Stored data entries
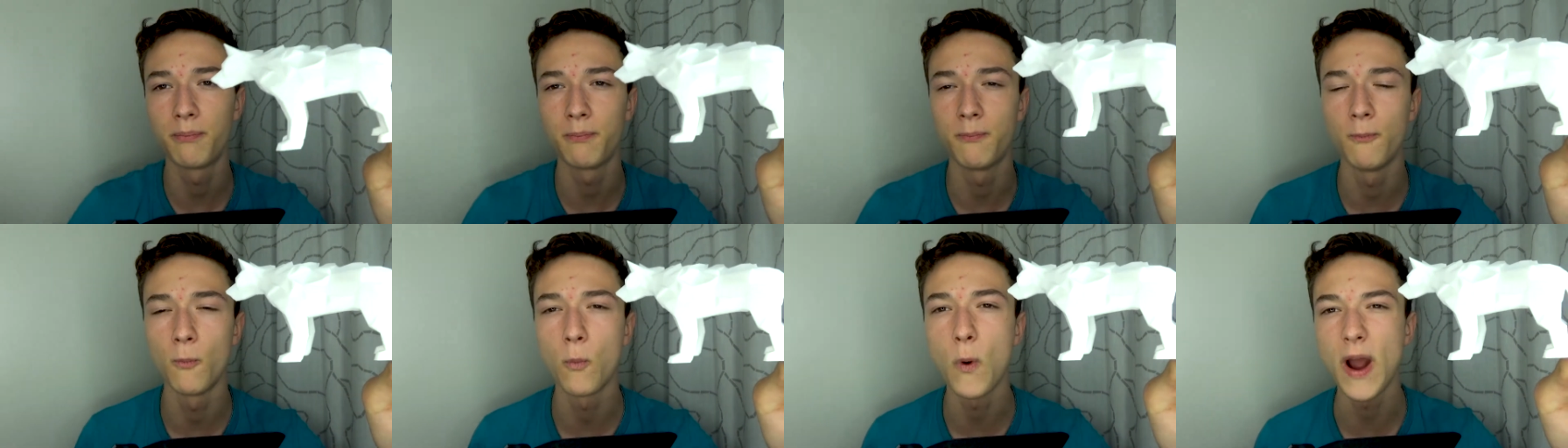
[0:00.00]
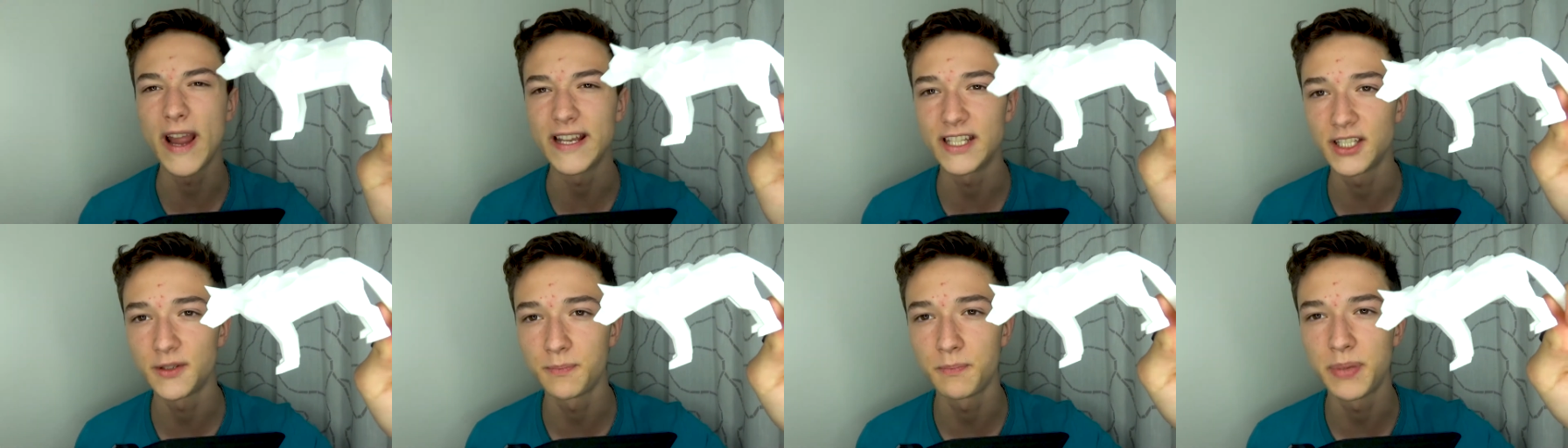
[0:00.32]

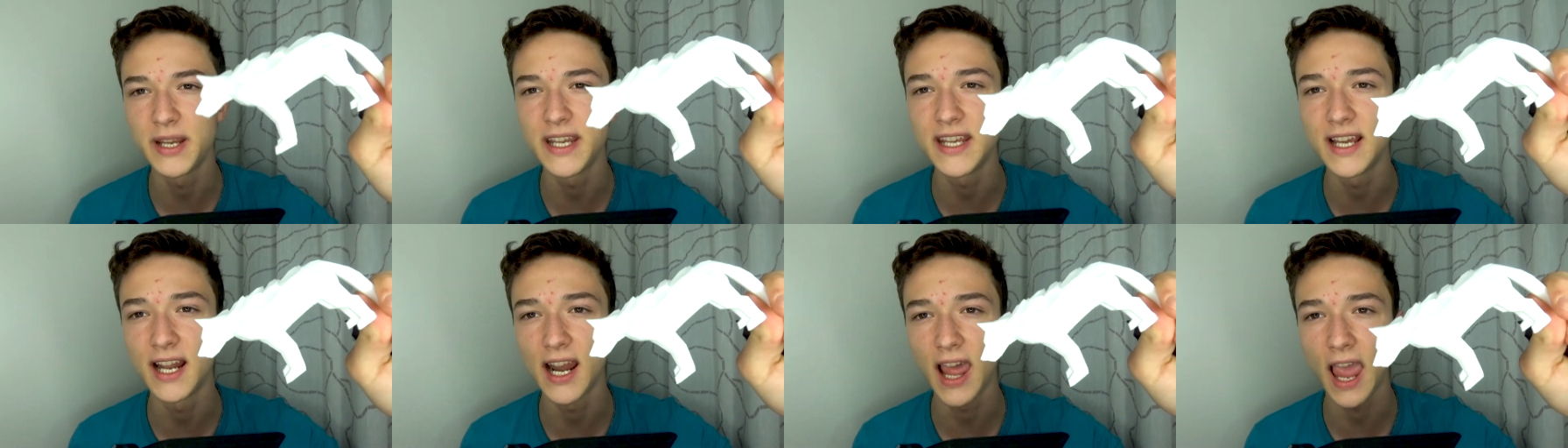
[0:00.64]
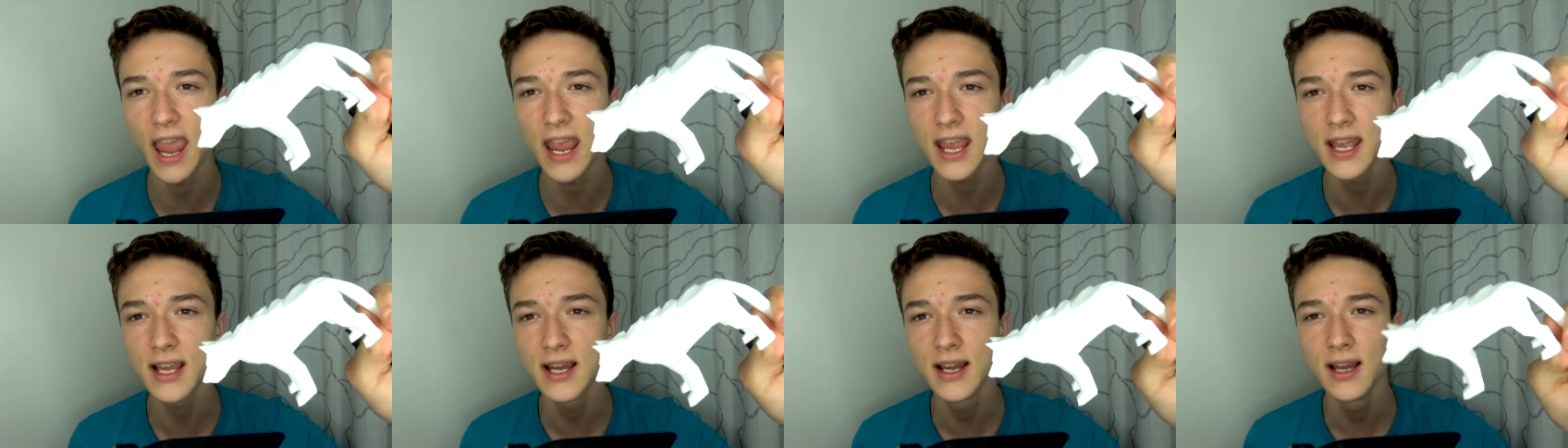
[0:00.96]
white
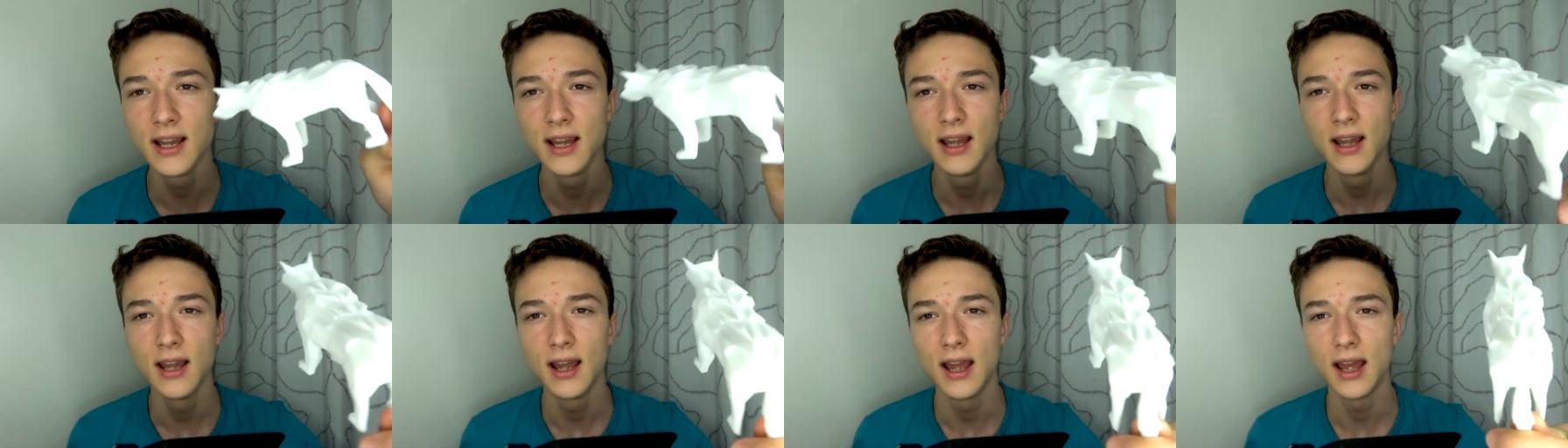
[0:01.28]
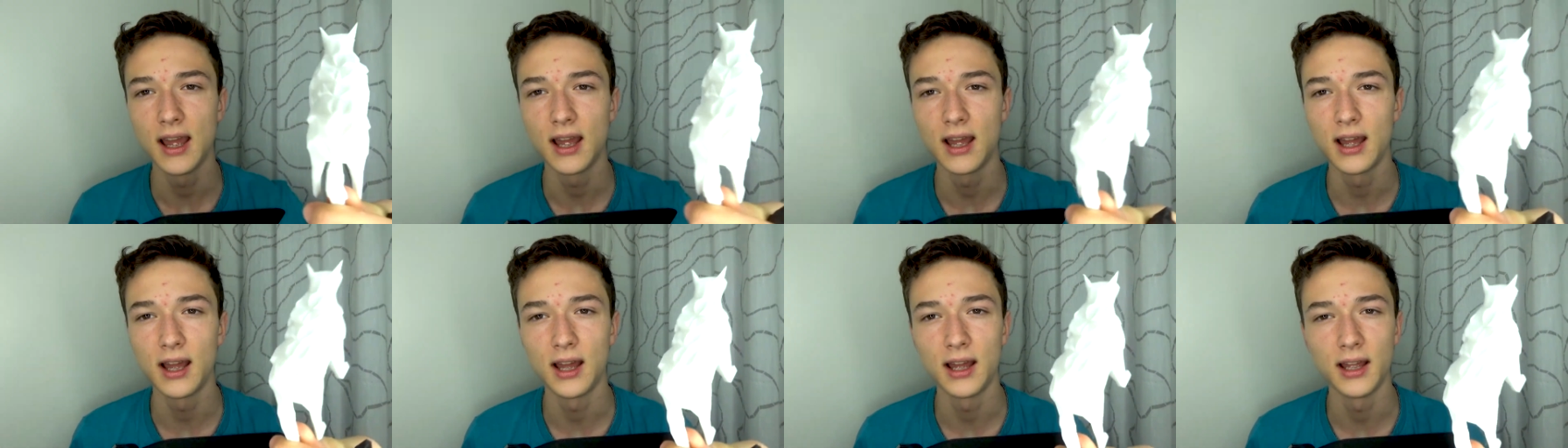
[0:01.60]
PLA
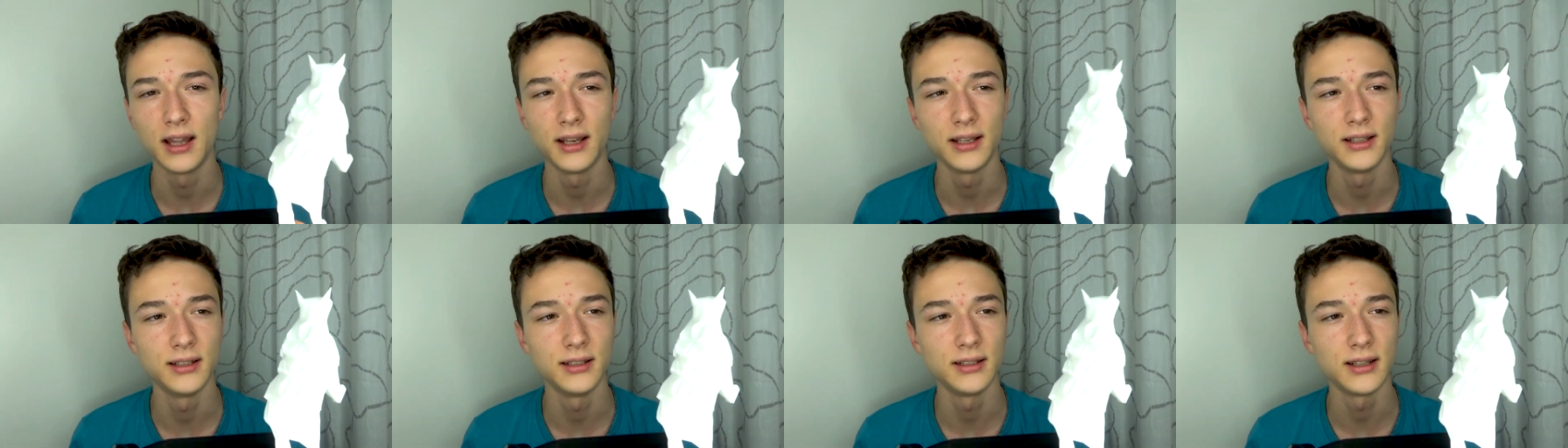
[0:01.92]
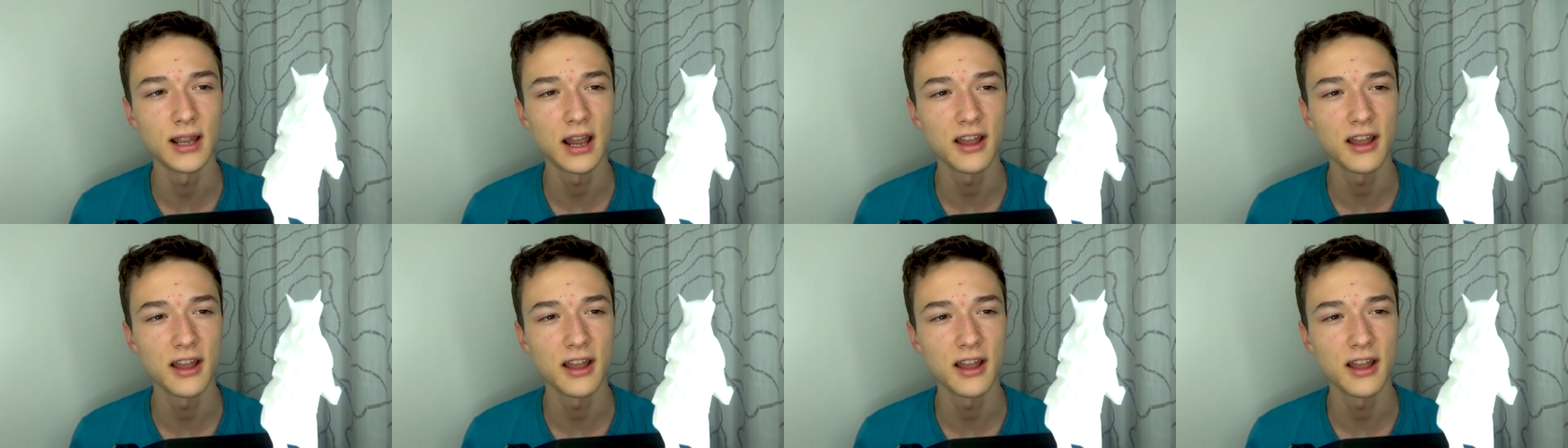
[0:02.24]
and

> Assignment: A faithful copy of the entries above is needed, one that contains no images.

> Expected answer:
[0:00.00]
[0:00.32]

[0:00.64]
[0:00.96]
white
[0:01.28]
[0:01.60]
PLA
[0:01.92]
[0:02.24]
and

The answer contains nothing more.